In October 2023, the FASB issued ASU 2023-06, Disclosure Improvements: Codification Amendments in Response to the SEC's Disclosure Update and Simplification Initiative, which modifies the disclosure or presentation requirements related to variety of FASB Accounting Standard Codification topics. The effective date for each amendment will be the date on which the SEC's removal of that related disclosure from Regulation S-X or Regulation S-K is effective. If by June 30, 2027, the SEC has not removed the applicable requirement from Regulation S-X or Regulation S-K, the pending content of the associated amendment will be removed from the Codification and will not become effective for any entities. The Company is currently evaluating the effect of adopting this ASU.

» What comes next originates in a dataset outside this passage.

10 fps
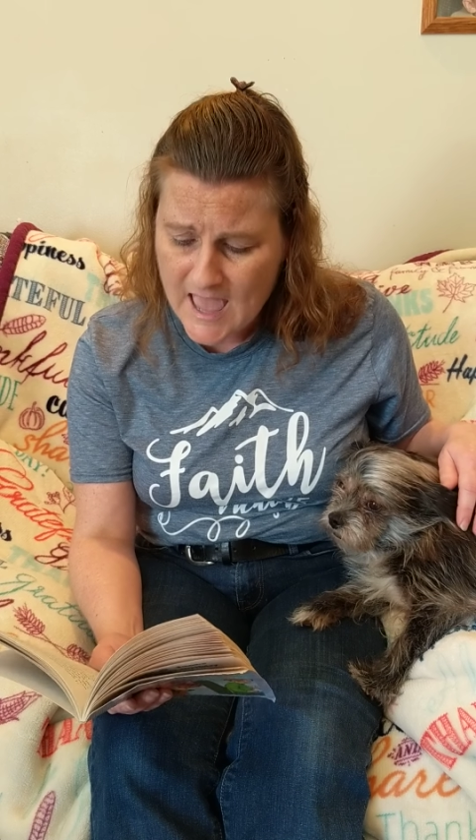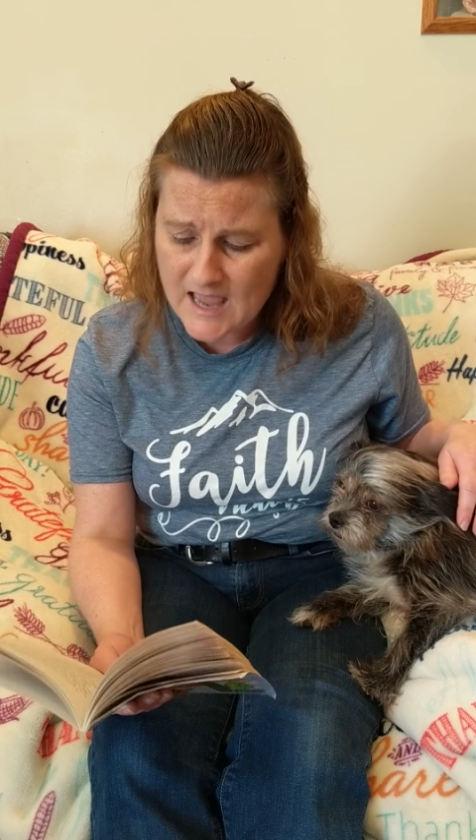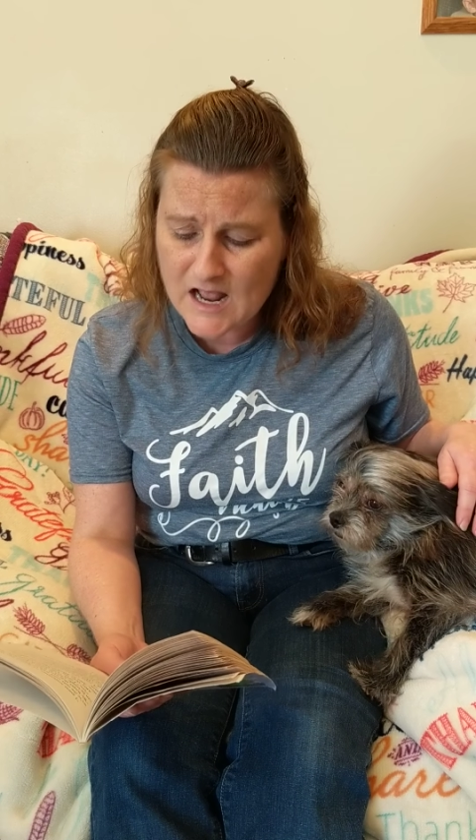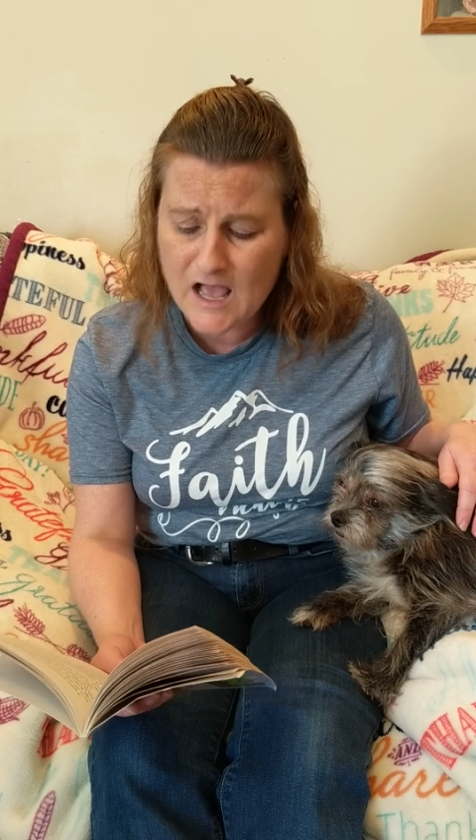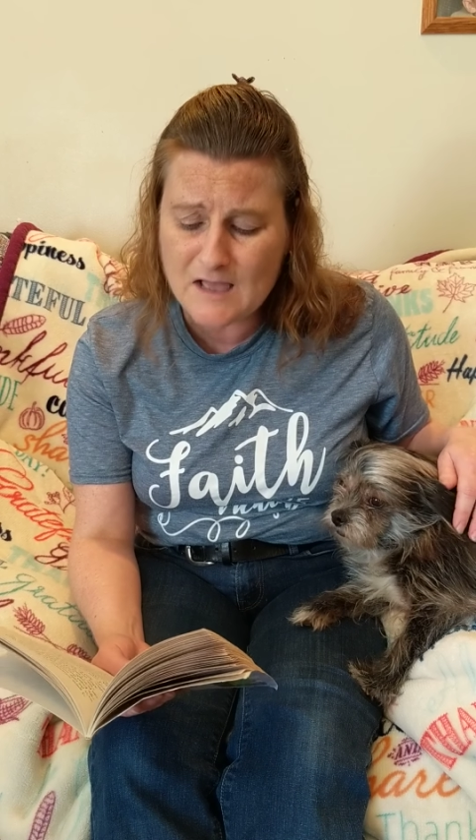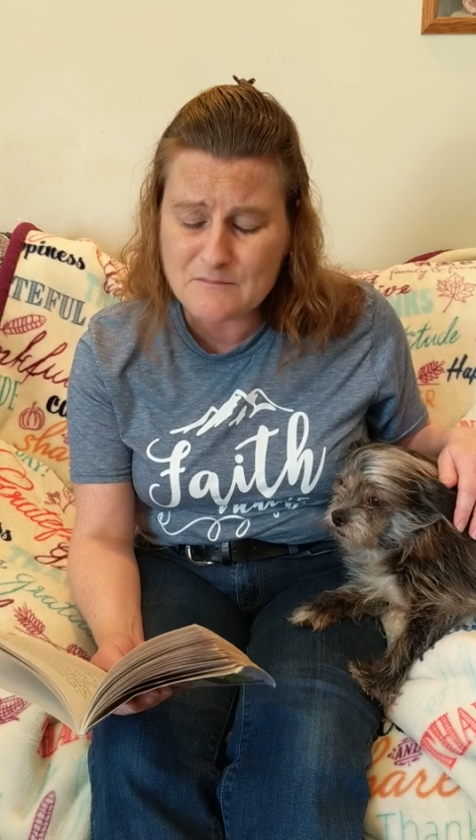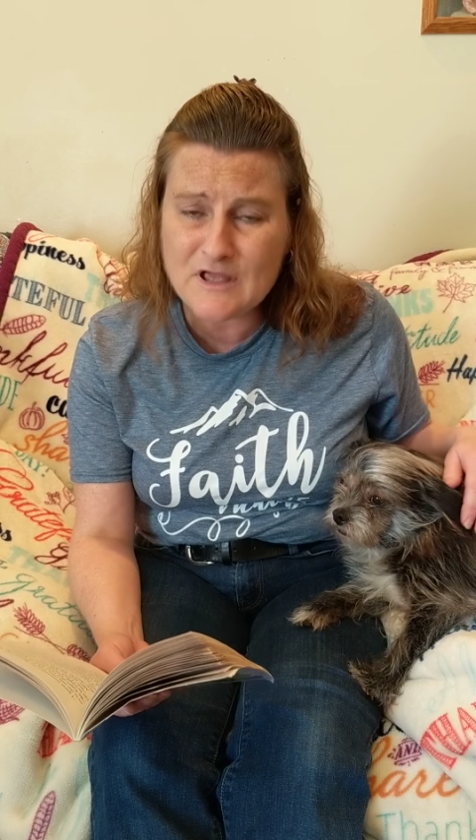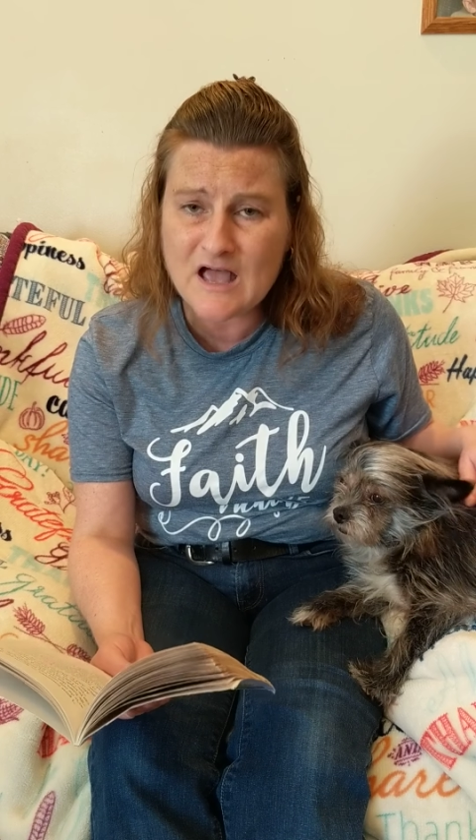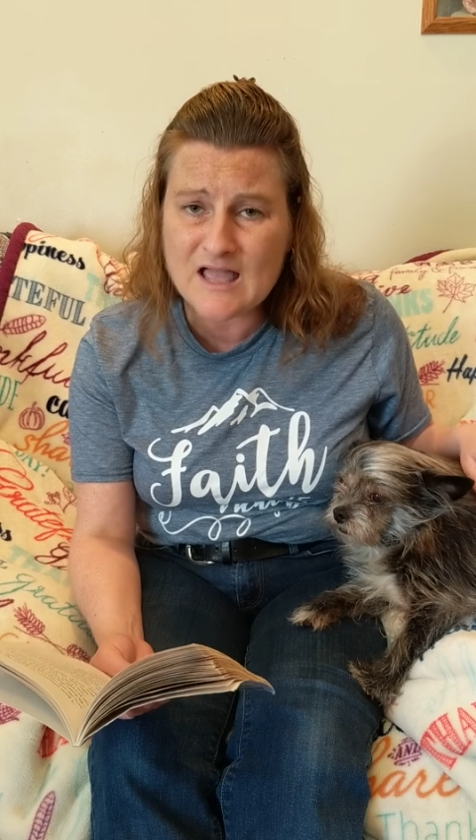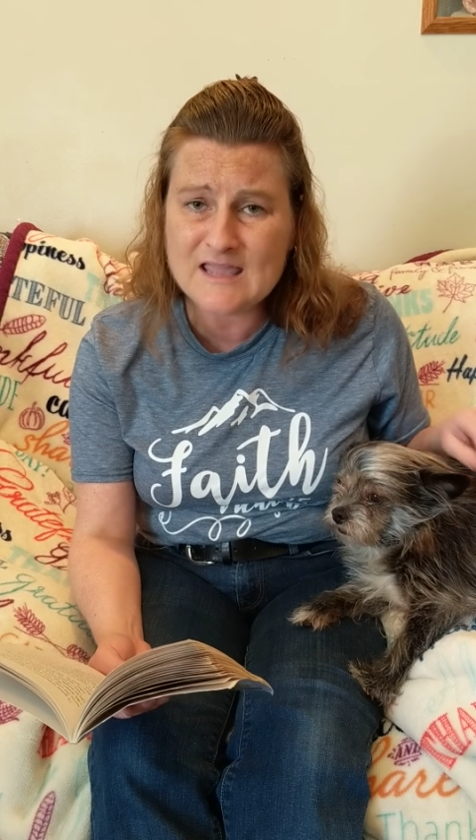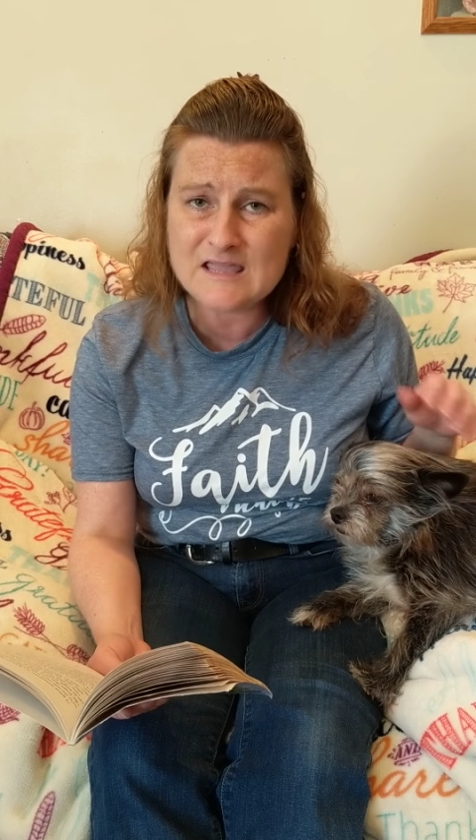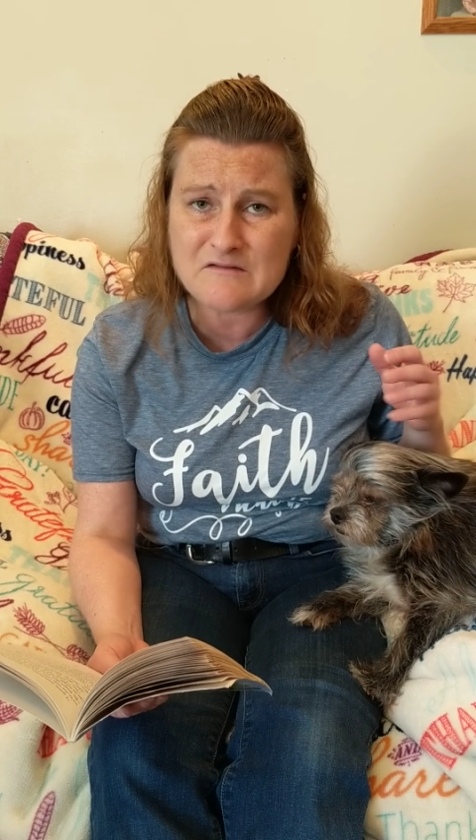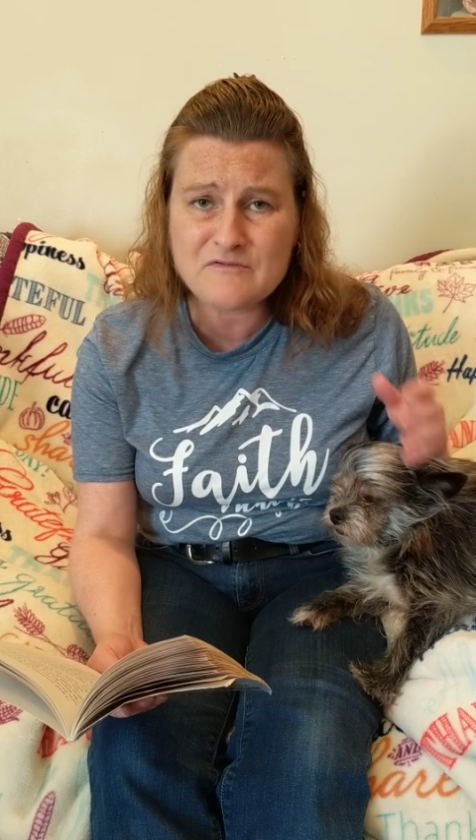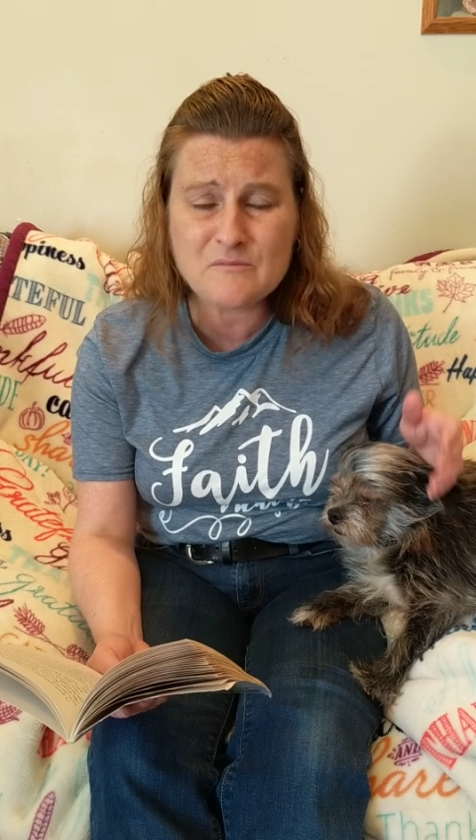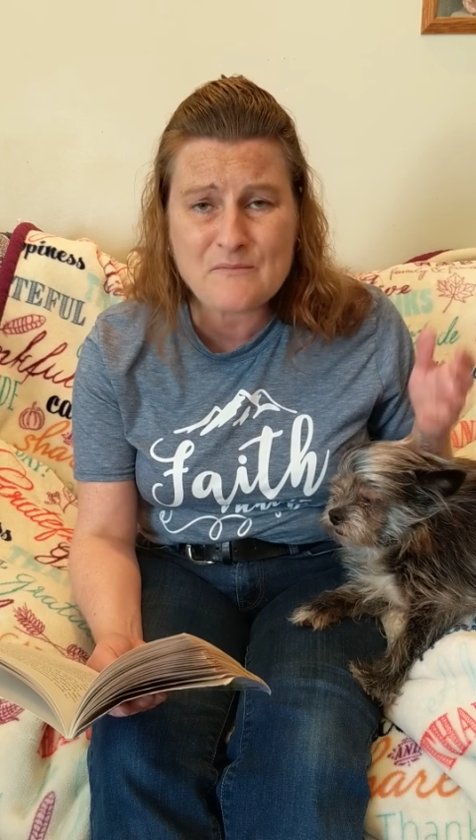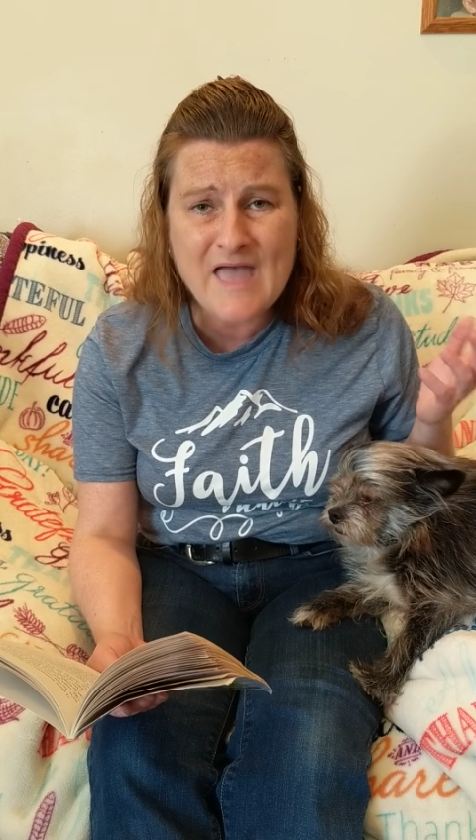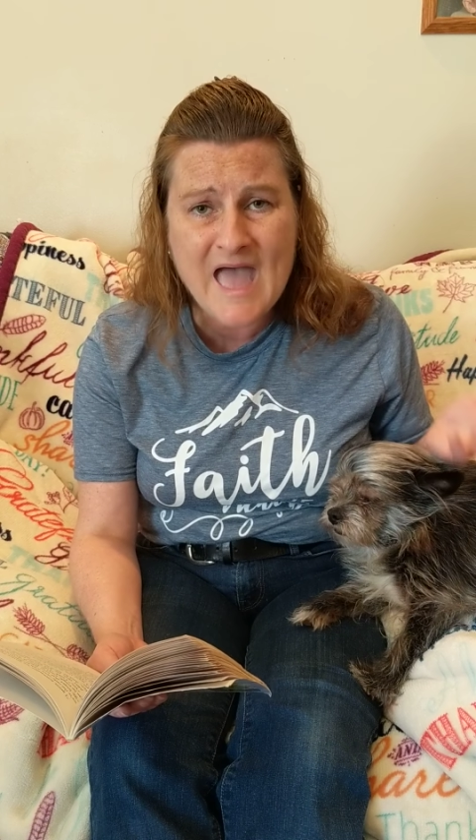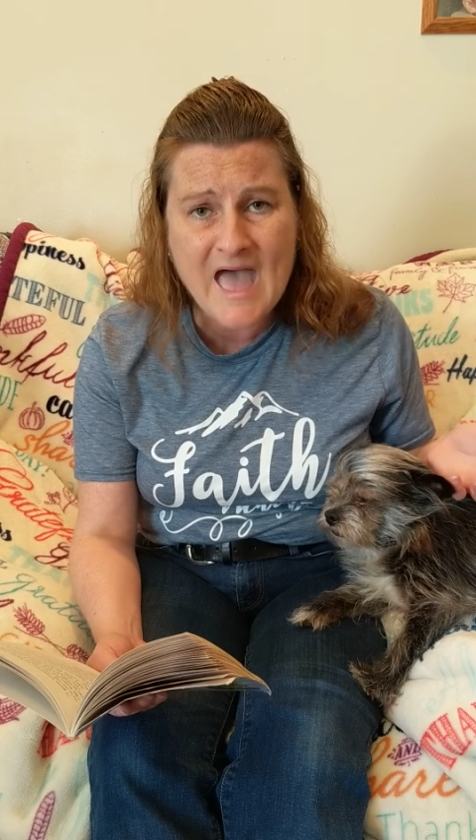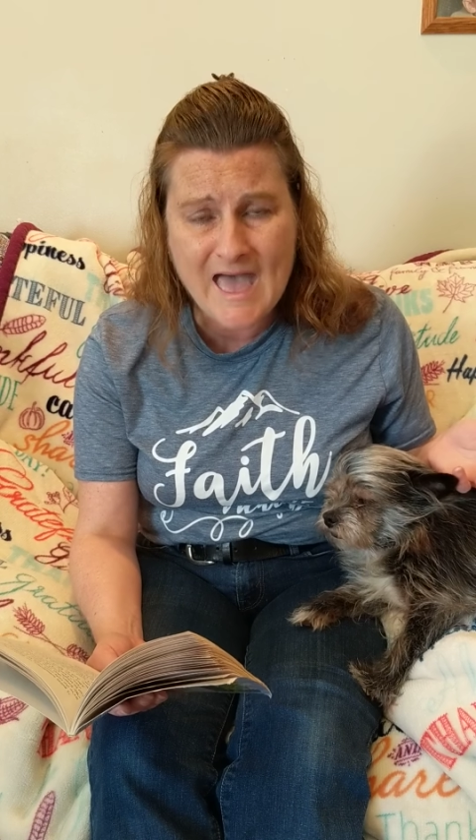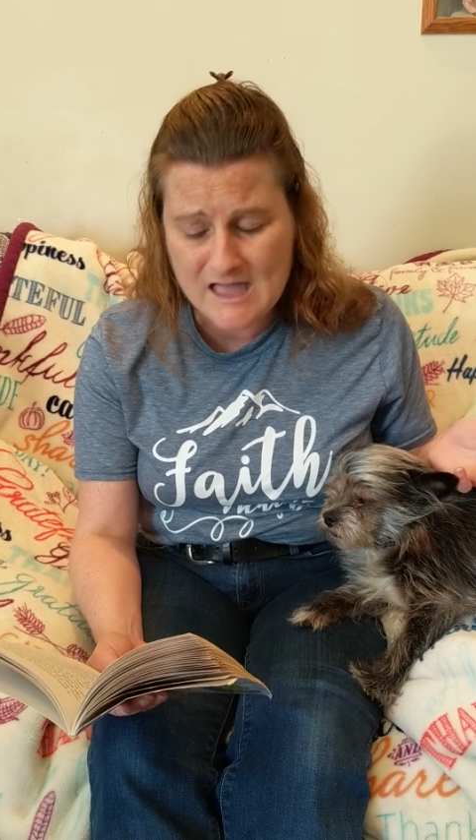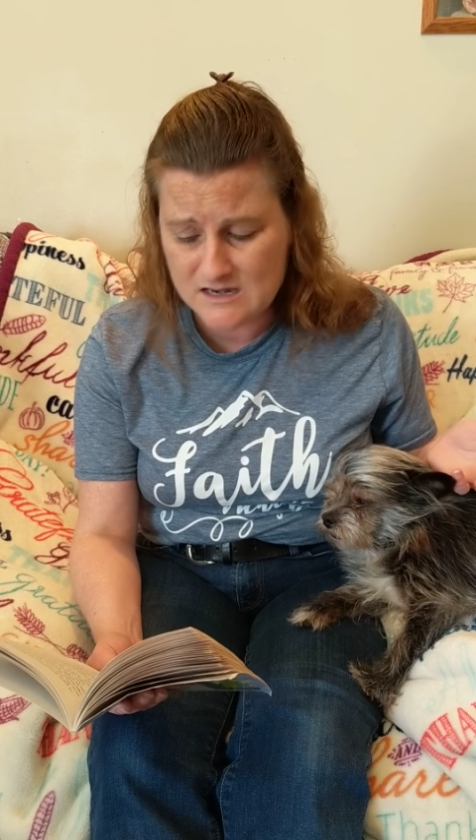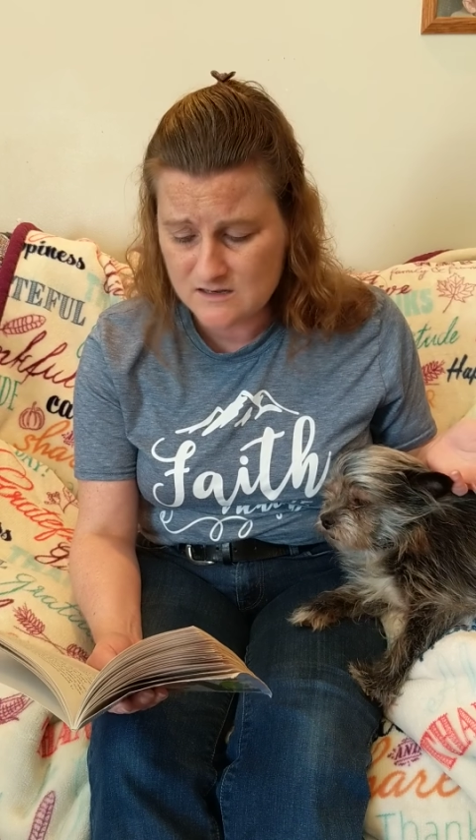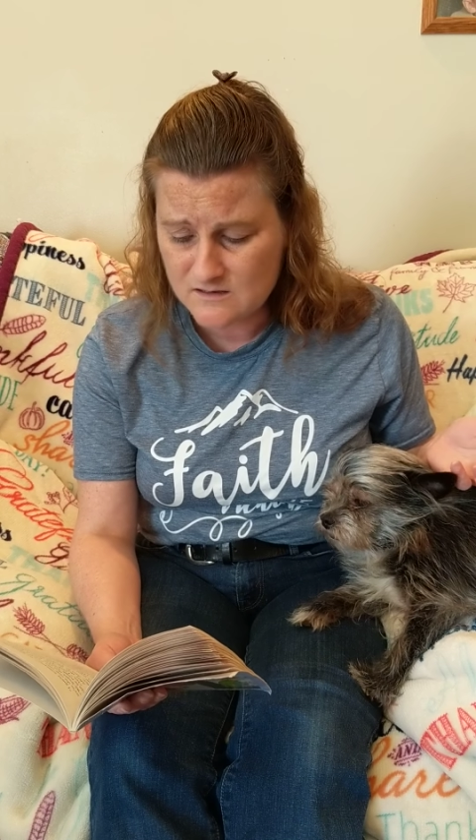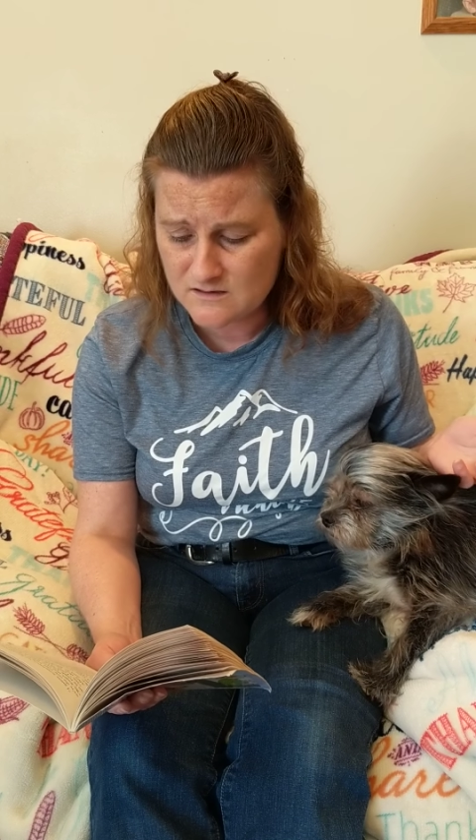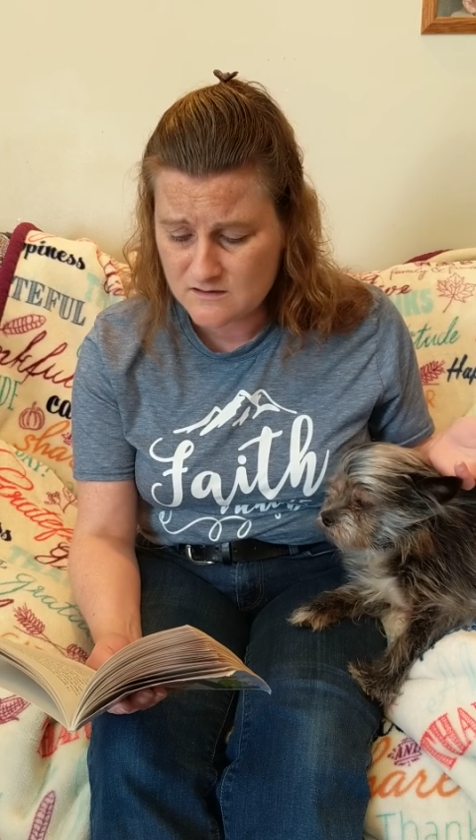And I'm not even bad.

In November 2023, the FASB issued ASU 2023-07, Segment Reporting (Topic 280), Improvements to Reportable Segment Disclosures. This ASU requires disclosures to include significant segment expenses that are regularly provided to the CODM, a description of other segment items by reportable segment, and any additional measures of a segment's profit or loss used by the CODM when deciding how to allocate resources. The amendments in this update are effective for fiscal years beginning after December 15, 2023 and interim periods within fiscal years beginning after December 15, 2024. The Company adopted this update effective December 31, 2024, on a retrospective basis. Refer to Note 4 Segments for further details.

In December 2023, the FASB issued ASU 2023-09, Improvements to Income Tax Disclosures, which amends the guidance in ASC 740, Income Taxes. The ASU is intended to improve the transparency of income tax disclosures by requiring (1) consistent categories and greater disaggregation of information in the rate reconciliation and (2) income taxes paid disaggregated by jurisdiction. It also includes certain other amendments to improve the effectiveness of income tax disclosures. The ASU’s amendments are effective for public business entities for annual periods beginning after December 15, 2024. Entities are permitted to early adopt the standard “for annual financial statements that have not yet been issued or made available for issuance.” As adoption is either prospectively or retrospectively, the Company will adopt this ASU on a prospective basis. The Company is currently evaluating the impact of this ASU but does not expect any material impacts upon adoption.

In November 2024, the FASB issued ASU 2024-03, Disaggregation of Income Statement Expense. This update requires entities to disaggregate operating expenses into specific categories, such as salaries and wages, depreciation, and amortization, to provide enhanced transparency into the nature and function of expenses. ASU 2024-03 is effective for fiscal years beginning after December 15, 2026, with early adoption permitted. ASU 2024-03 may be applied retrospectively or prospectively. The Company is currently evaluating the impact of ASU 2024-03 on its financial statement presentation and disclosures.